As is possibly suggested by the mood-setting graphic above, the goal of Frankenimage is to reconstruct input (target) images with pieces of images from a large image database (the database images). Hence the racks of computers flanking the portrait of Frankenstein's monster.
Frankenimage is deliberately in contrast with traditional photomosaics. In traditional photomosaics, more often than not, the database images that are composed together to make up the target image are so small as to be little more than glorified pixels. Frankenimage aims instead for component database images to be as large as possible in the final composition, taking advantage of structure in each database image, instead of just its average color. In this way, database images retain their own meaning, allowing for real artistic juxtaposition to be achieved between target and component images.

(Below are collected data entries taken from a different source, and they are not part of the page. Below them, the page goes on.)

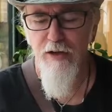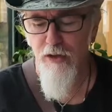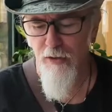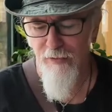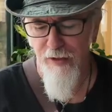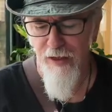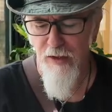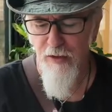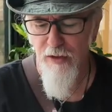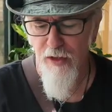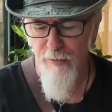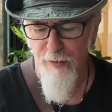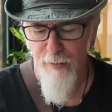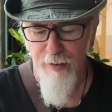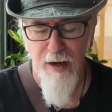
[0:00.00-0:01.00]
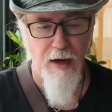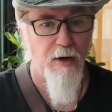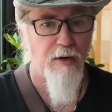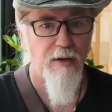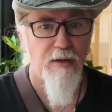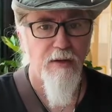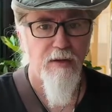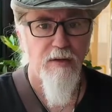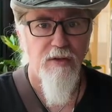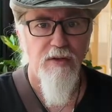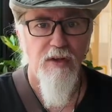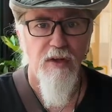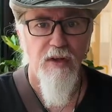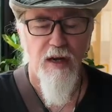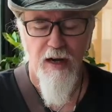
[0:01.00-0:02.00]
extra videos that are prepared
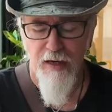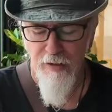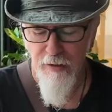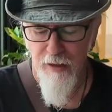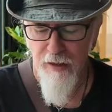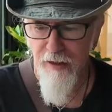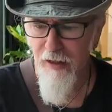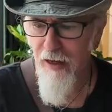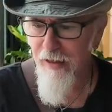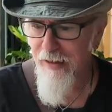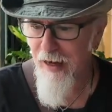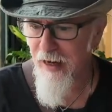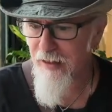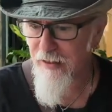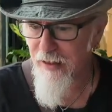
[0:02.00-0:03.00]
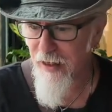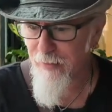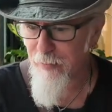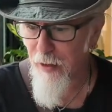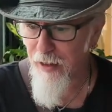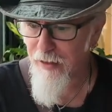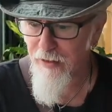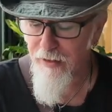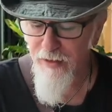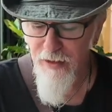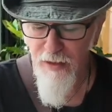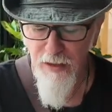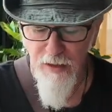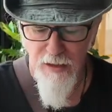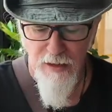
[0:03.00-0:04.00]
so that I, I, I can take breaks.
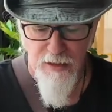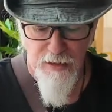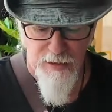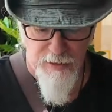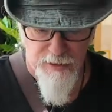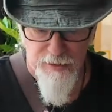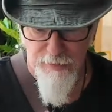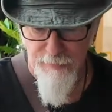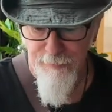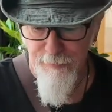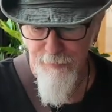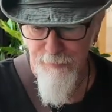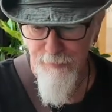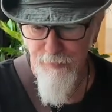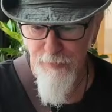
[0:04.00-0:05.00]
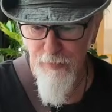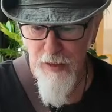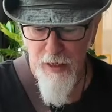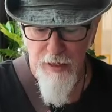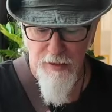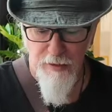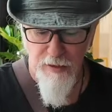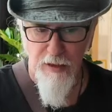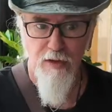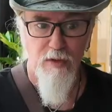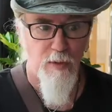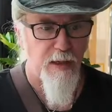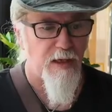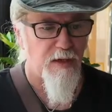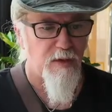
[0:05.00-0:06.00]
Um, and
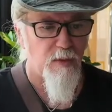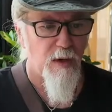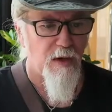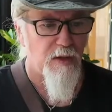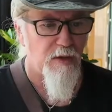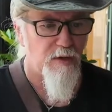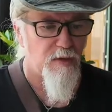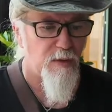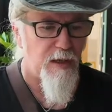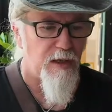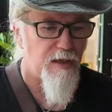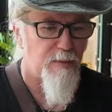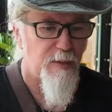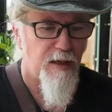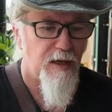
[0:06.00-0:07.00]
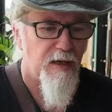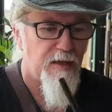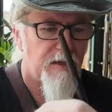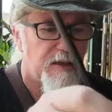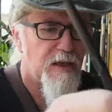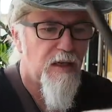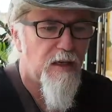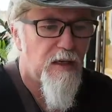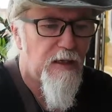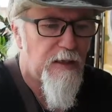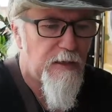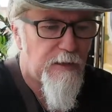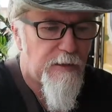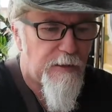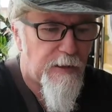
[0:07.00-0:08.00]
this week is one of those weeks because,
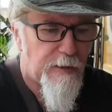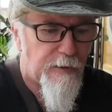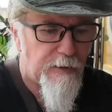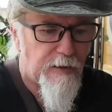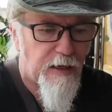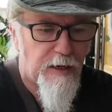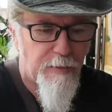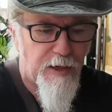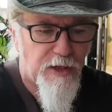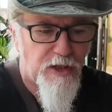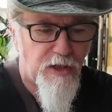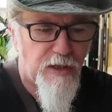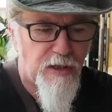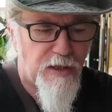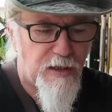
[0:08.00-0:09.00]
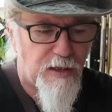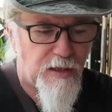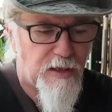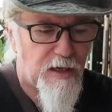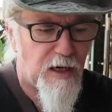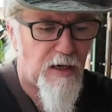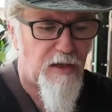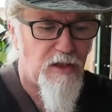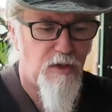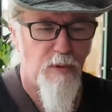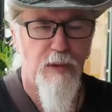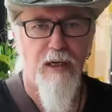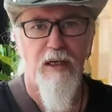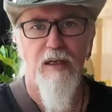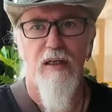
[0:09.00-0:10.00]
uh, like I mentioned, uh,
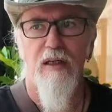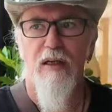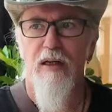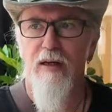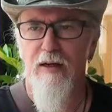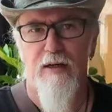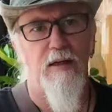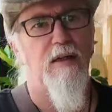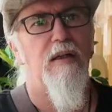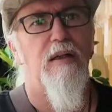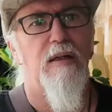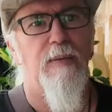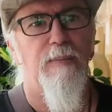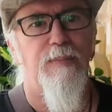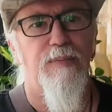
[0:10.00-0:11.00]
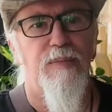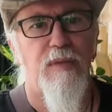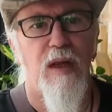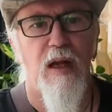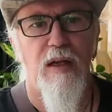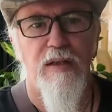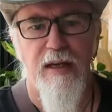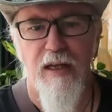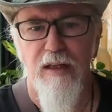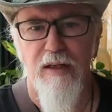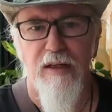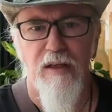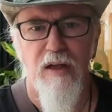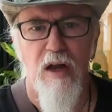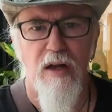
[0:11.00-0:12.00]
doing uh,
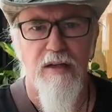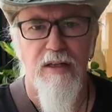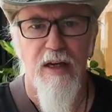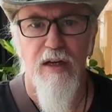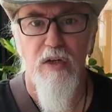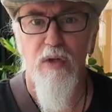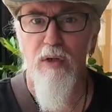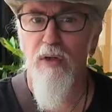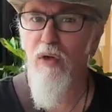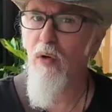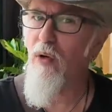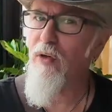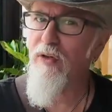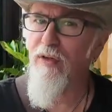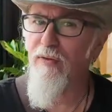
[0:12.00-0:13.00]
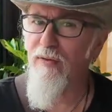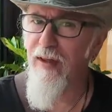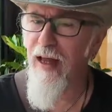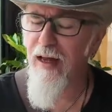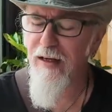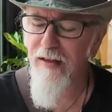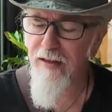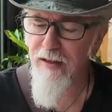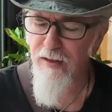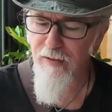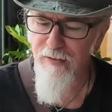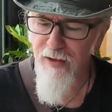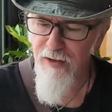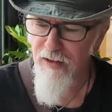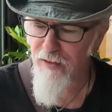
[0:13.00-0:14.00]
daily content during the course of that
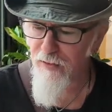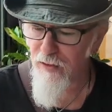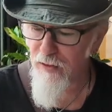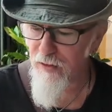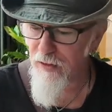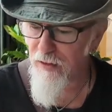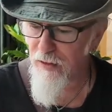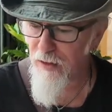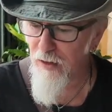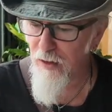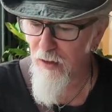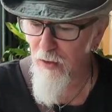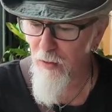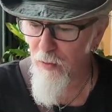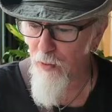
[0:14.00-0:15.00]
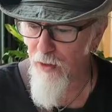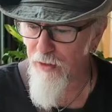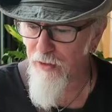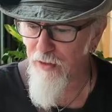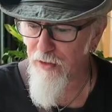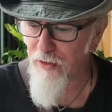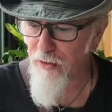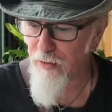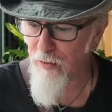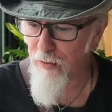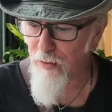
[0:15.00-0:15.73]
festival was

The following image represents a series of 20 oil on canvas paintings by contemporary artist Lewis Lavoie, each depicting an individual, in tandem depicting the head of Adam from Michelangelo's The Creation of Adam.
In order to reconstruct an arbitrary target image out of pieces of other arbitrary database images, you need a lot of database images in order to have the best chances of finding good matches. I created my database by querying Flickr's search API with each of the unique terms from the complete works of William Shakespeare. I downloaded up to 10 images for each query; this resulted in about 158,000 images on my hard drive, at roughly 1 megapixel each.

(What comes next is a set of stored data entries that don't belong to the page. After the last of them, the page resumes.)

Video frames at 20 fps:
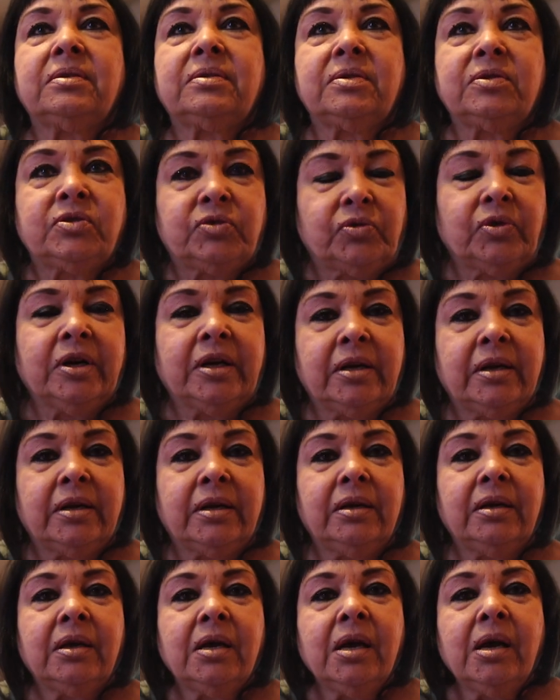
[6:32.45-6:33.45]
It's the
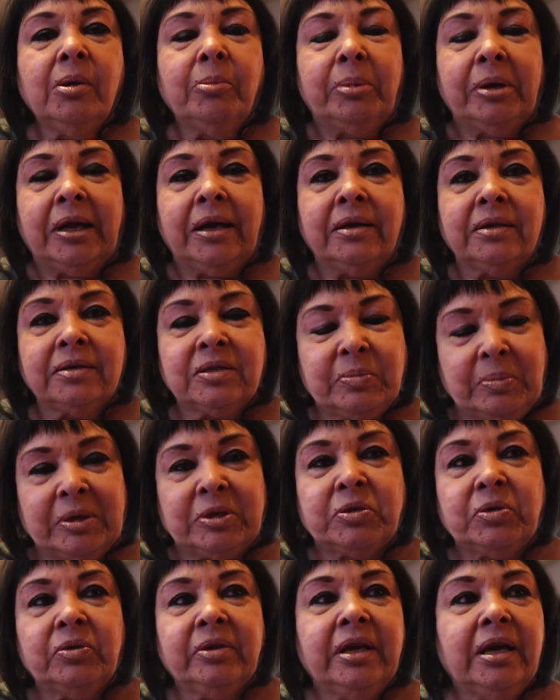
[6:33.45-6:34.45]
Trinity, but I
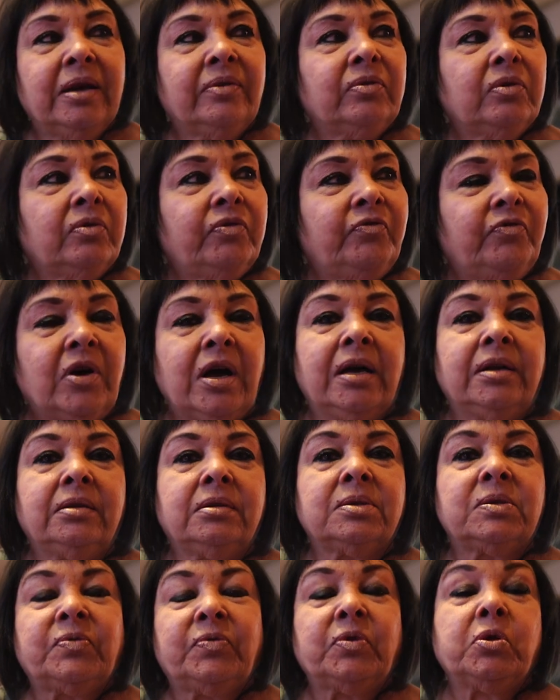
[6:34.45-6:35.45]
especially have a
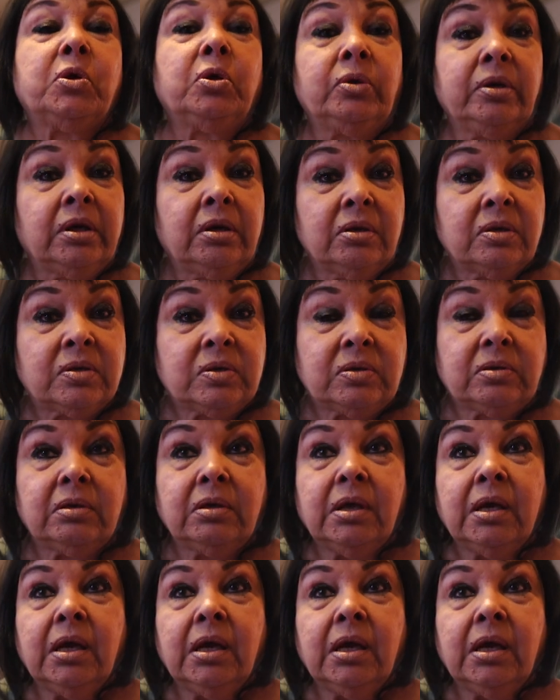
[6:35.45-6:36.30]
fondness for the Holy Ghost.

My first matching attempt was as follows: for each database image (on left in figure above), crop to aspect ratio of target image (on right in figure above) and compare their gist descriptors [Oliva, Torralba]. The database images with the closest gist descriptors win. With the 10 or 20 closest matches, pieces of them would be used to reconstruct the target image. This strategy was inspired by Scene Completion Using Millions of Photographs [Hays, Efros].
The top matches from my gist-based search were unconvincing:
I have three theories about why my gist-based search fell short.
First of all, my database contains 158,000 images, whereas Hays and Efros's database contained millions of images. Hays and Efros observed that increasing the size of their database from ~10K to ~2 million resulted in a "qualitative leap in performance."
Second, Hays and Efros' goal was to find content to put inside a hole in the target image. In their search, they omitted the parts of the gist descriptor that pertained to the hole. I could not do this, because I wanted to replace parts of my target image with something similar from the database, whereas Hays and Efros only cared that the rest of the image matched. In addition, Hays and Efros compared images directly (outside the hole region) and gave their direct difference 1/2 the weight of the gist difference.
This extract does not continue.